"""

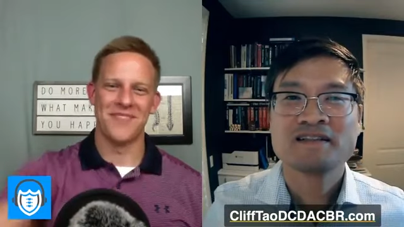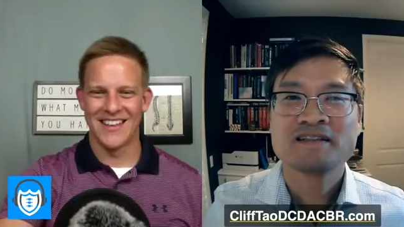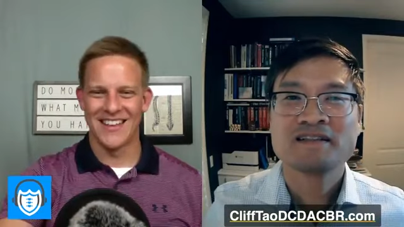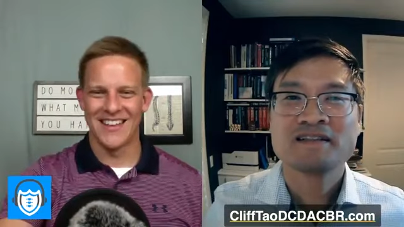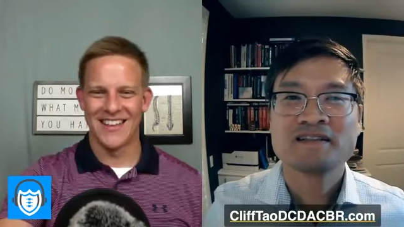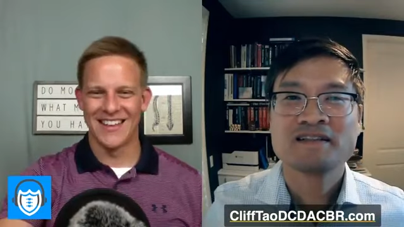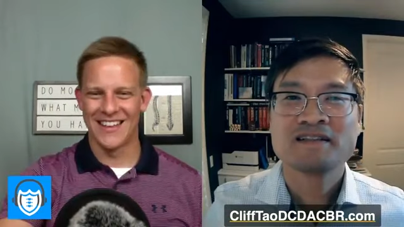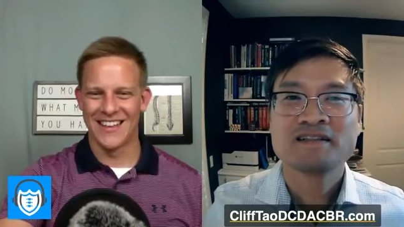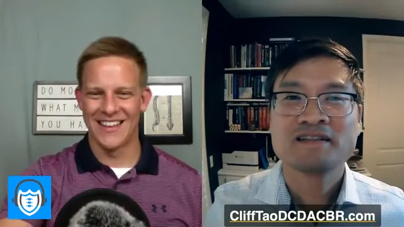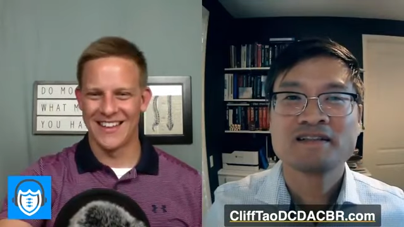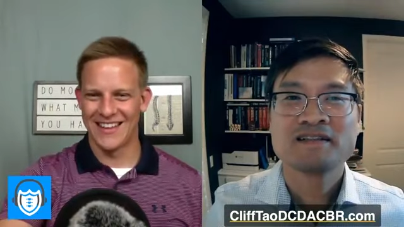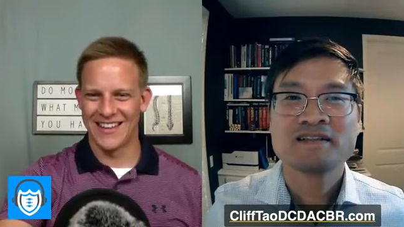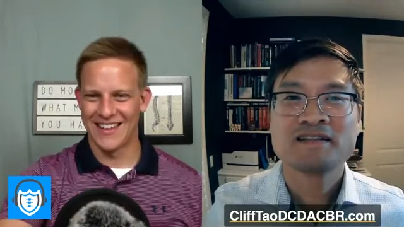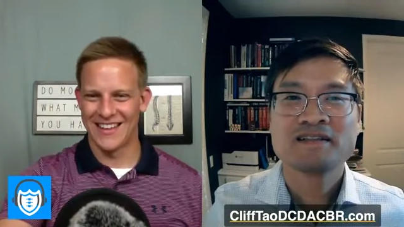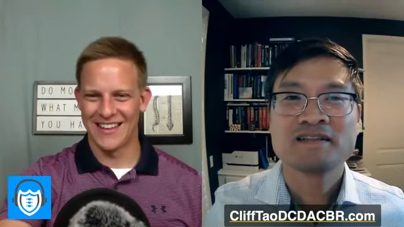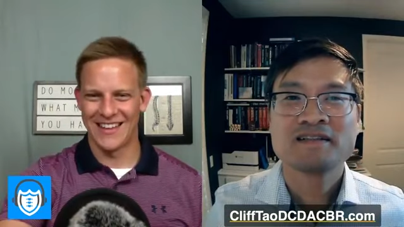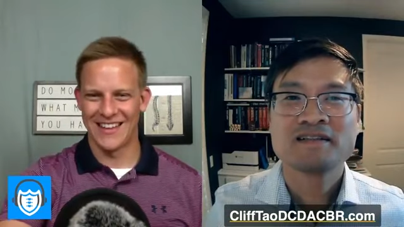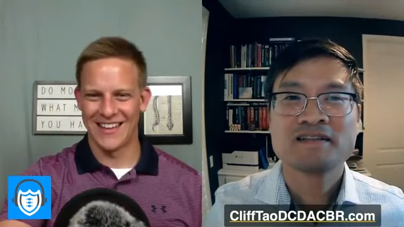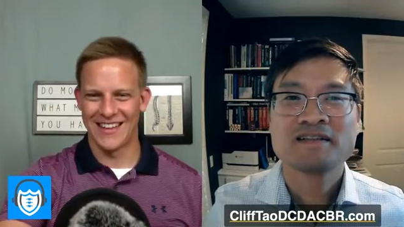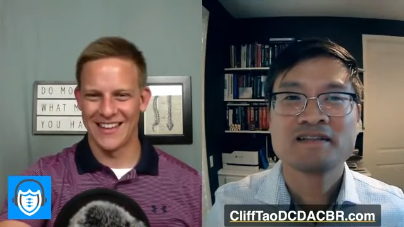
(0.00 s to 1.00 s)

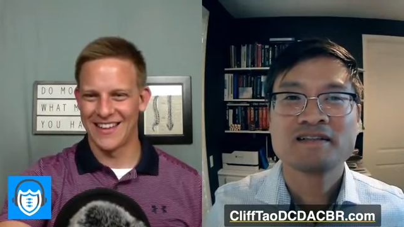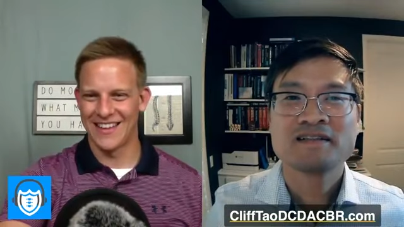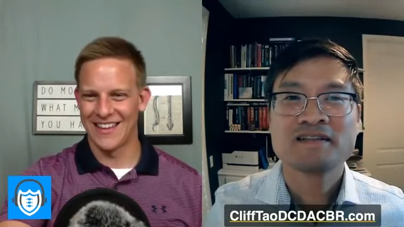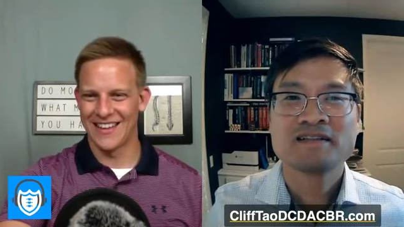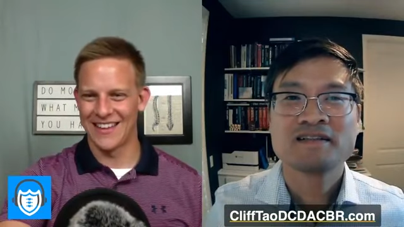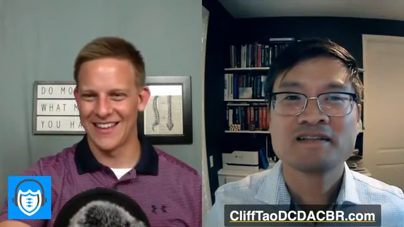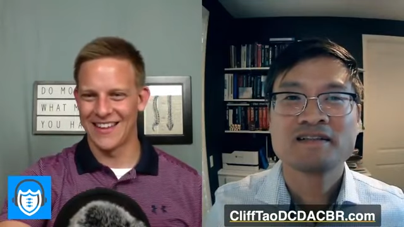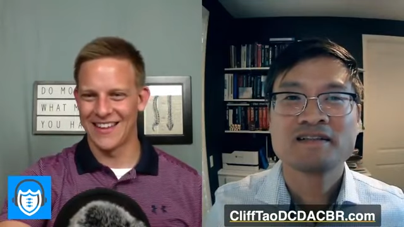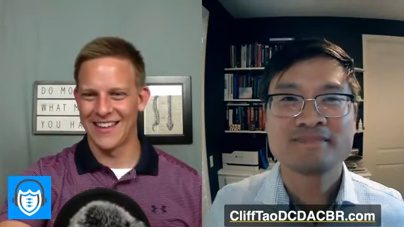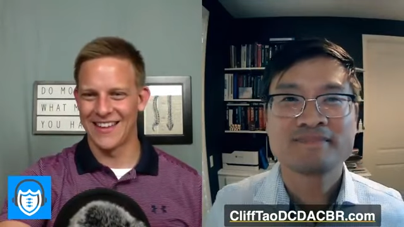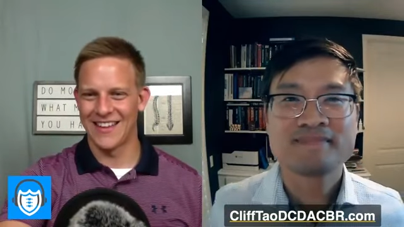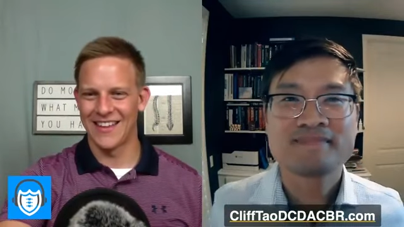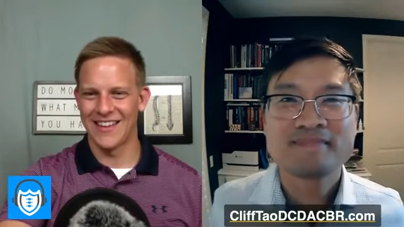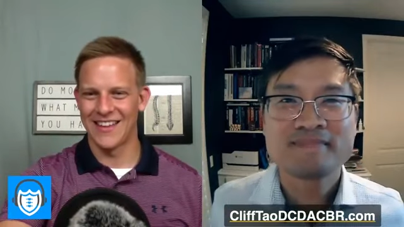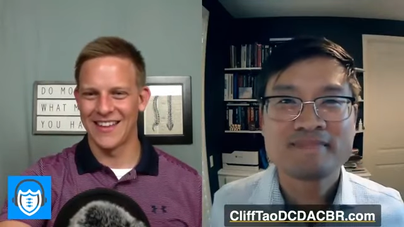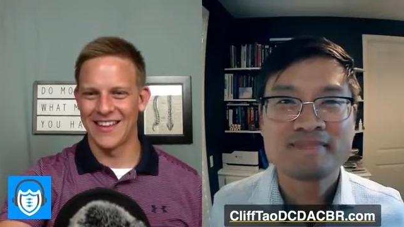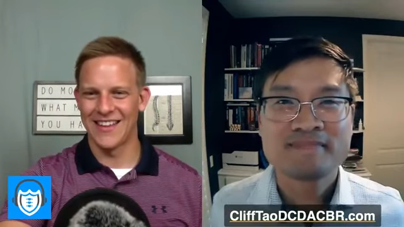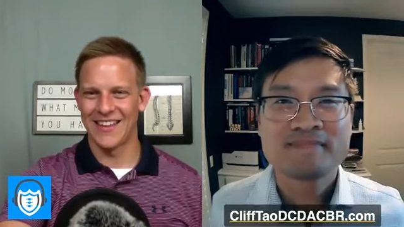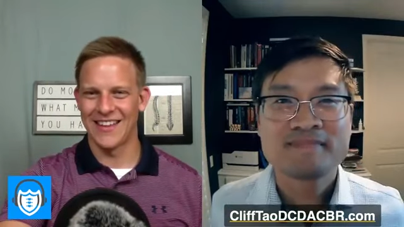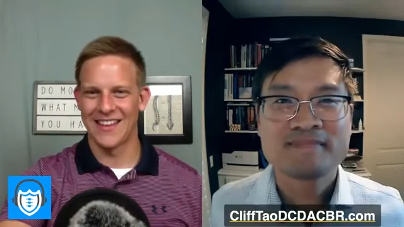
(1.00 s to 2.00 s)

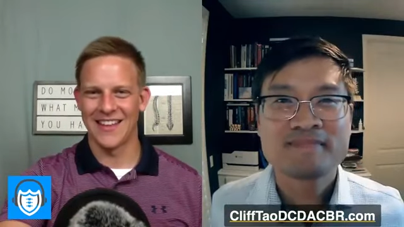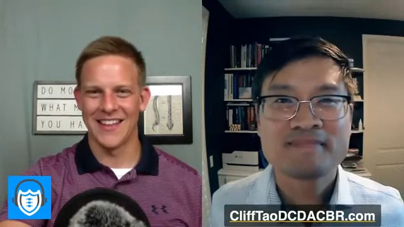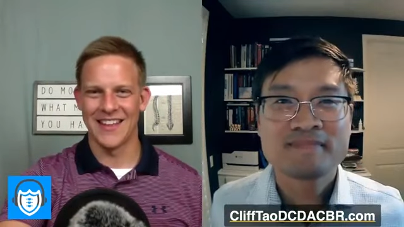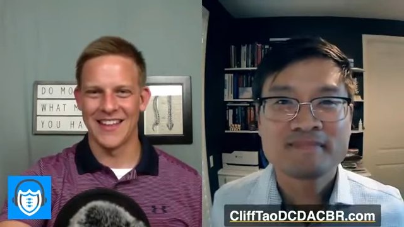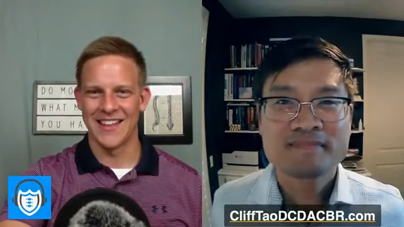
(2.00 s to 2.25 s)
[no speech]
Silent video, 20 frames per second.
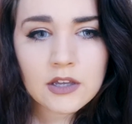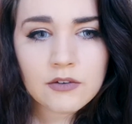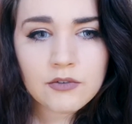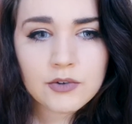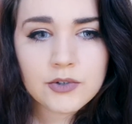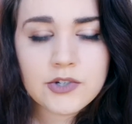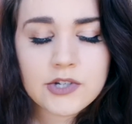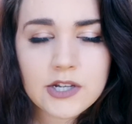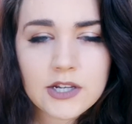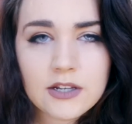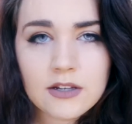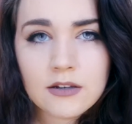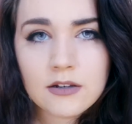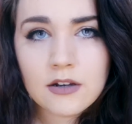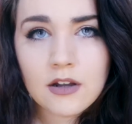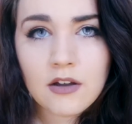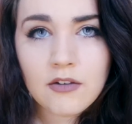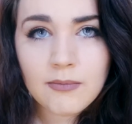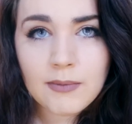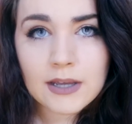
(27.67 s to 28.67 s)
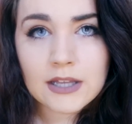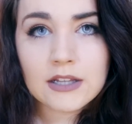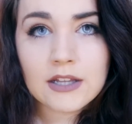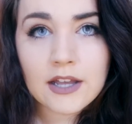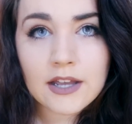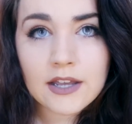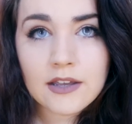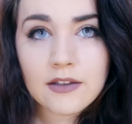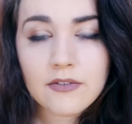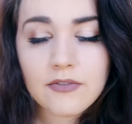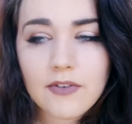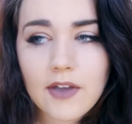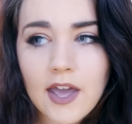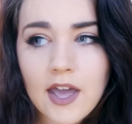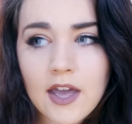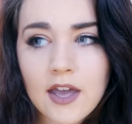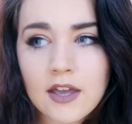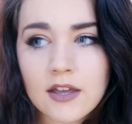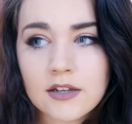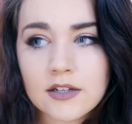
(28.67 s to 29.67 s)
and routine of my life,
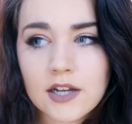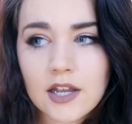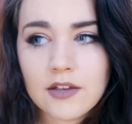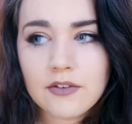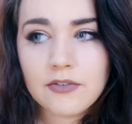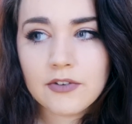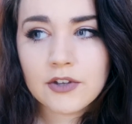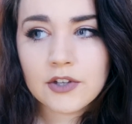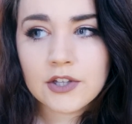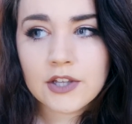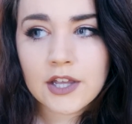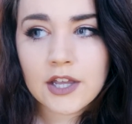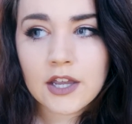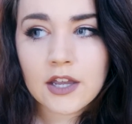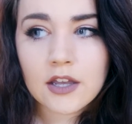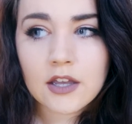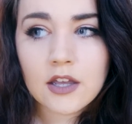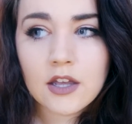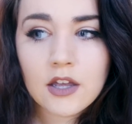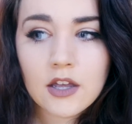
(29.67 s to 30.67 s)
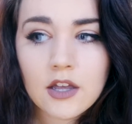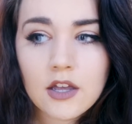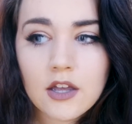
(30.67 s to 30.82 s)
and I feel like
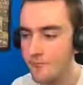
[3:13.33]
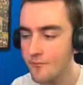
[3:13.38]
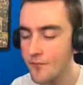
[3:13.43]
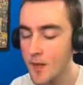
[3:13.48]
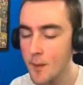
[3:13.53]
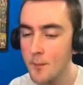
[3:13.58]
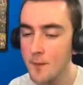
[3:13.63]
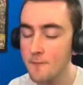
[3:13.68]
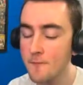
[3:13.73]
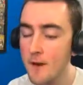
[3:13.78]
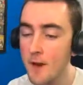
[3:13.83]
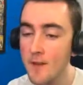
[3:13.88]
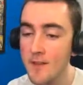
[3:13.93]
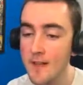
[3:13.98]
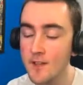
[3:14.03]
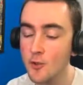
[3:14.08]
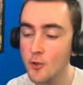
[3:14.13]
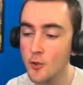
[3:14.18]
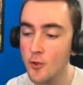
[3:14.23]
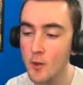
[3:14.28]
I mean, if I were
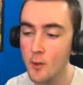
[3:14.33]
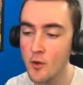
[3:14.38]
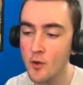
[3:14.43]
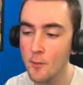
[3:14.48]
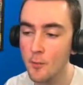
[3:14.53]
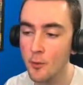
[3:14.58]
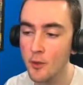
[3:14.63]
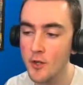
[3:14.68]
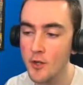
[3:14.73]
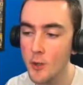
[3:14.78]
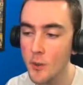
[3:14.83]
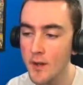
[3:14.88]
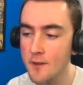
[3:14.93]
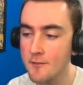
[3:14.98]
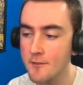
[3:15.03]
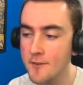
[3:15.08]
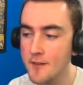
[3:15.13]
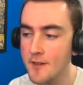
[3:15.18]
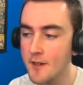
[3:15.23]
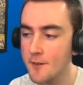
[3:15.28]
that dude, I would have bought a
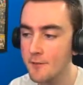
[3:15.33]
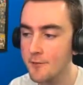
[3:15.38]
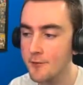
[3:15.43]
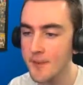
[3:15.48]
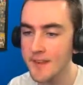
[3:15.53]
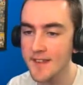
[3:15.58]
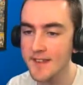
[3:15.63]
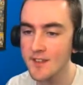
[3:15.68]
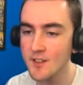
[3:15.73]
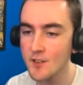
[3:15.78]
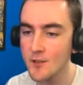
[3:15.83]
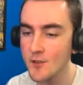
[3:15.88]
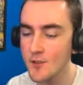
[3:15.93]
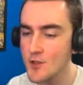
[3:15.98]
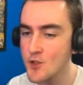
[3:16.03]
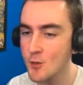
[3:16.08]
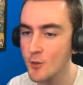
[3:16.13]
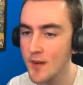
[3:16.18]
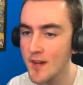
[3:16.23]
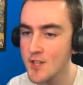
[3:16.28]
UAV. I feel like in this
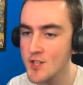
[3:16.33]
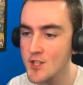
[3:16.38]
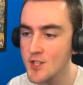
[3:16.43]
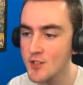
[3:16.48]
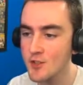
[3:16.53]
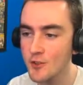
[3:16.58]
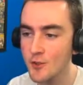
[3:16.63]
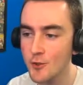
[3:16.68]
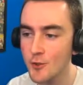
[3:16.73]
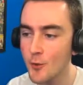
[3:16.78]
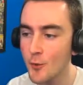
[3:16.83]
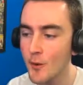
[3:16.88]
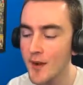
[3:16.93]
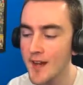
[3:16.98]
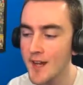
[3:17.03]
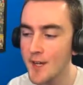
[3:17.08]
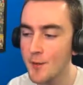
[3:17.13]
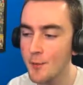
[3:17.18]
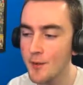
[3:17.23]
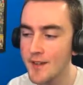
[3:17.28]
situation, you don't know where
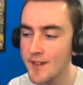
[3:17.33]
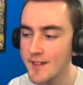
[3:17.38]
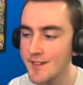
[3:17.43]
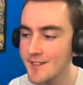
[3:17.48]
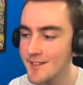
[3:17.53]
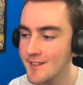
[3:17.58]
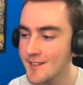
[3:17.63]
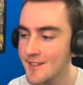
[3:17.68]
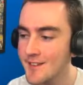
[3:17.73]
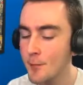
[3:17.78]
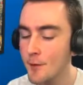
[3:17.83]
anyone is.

"""

— EXERCISE —
Would you retype all the lines shown above, exactly as written and without any picture?

— RESULT BELOW —
(0.00 s to 1.00 s)

(1.00 s to 2.00 s)

(2.00 s to 2.25 s)
[no speech]
Silent video, 20 frames per second.
(27.67 s to 28.67 s)
(28.67 s to 29.67 s)
and routine of my life,
(29.67 s to 30.67 s)
(30.67 s to 30.82 s)
and I feel like
[3:13.33]
[3:13.38]
[3:13.43]
[3:13.48]
[3:13.53]
[3:13.58]
[3:13.63]
[3:13.68]
[3:13.73]
[3:13.78]
[3:13.83]
[3:13.88]
[3:13.93]
[3:13.98]
[3:14.03]
[3:14.08]
[3:14.13]
[3:14.18]
[3:14.23]
[3:14.28]
I mean, if I were
[3:14.33]
[3:14.38]
[3:14.43]
[3:14.48]
[3:14.53]
[3:14.58]
[3:14.63]
[3:14.68]
[3:14.73]
[3:14.78]
[3:14.83]
[3:14.88]
[3:14.93]
[3:14.98]
[3:15.03]
[3:15.08]
[3:15.13]
[3:15.18]
[3:15.23]
[3:15.28]
that dude, I would have bought a
[3:15.33]
[3:15.38]
[3:15.43]
[3:15.48]
[3:15.53]
[3:15.58]
[3:15.63]
[3:15.68]
[3:15.73]
[3:15.78]
[3:15.83]
[3:15.88]
[3:15.93]
[3:15.98]
[3:16.03]
[3:16.08]
[3:16.13]
[3:16.18]
[3:16.23]
[3:16.28]
UAV. I feel like in this
[3:16.33]
[3:16.38]
[3:16.43]
[3:16.48]
[3:16.53]
[3:16.58]
[3:16.63]
[3:16.68]
[3:16.73]
[3:16.78]
[3:16.83]
[3:16.88]
[3:16.93]
[3:16.98]
[3:17.03]
[3:17.08]
[3:17.13]
[3:17.18]
[3:17.23]
[3:17.28]
situation, you don't know where
[3:17.33]
[3:17.38]
[3:17.43]
[3:17.48]
[3:17.53]
[3:17.58]
[3:17.63]
[3:17.68]
[3:17.73]
[3:17.78]
[3:17.83]
anyone is.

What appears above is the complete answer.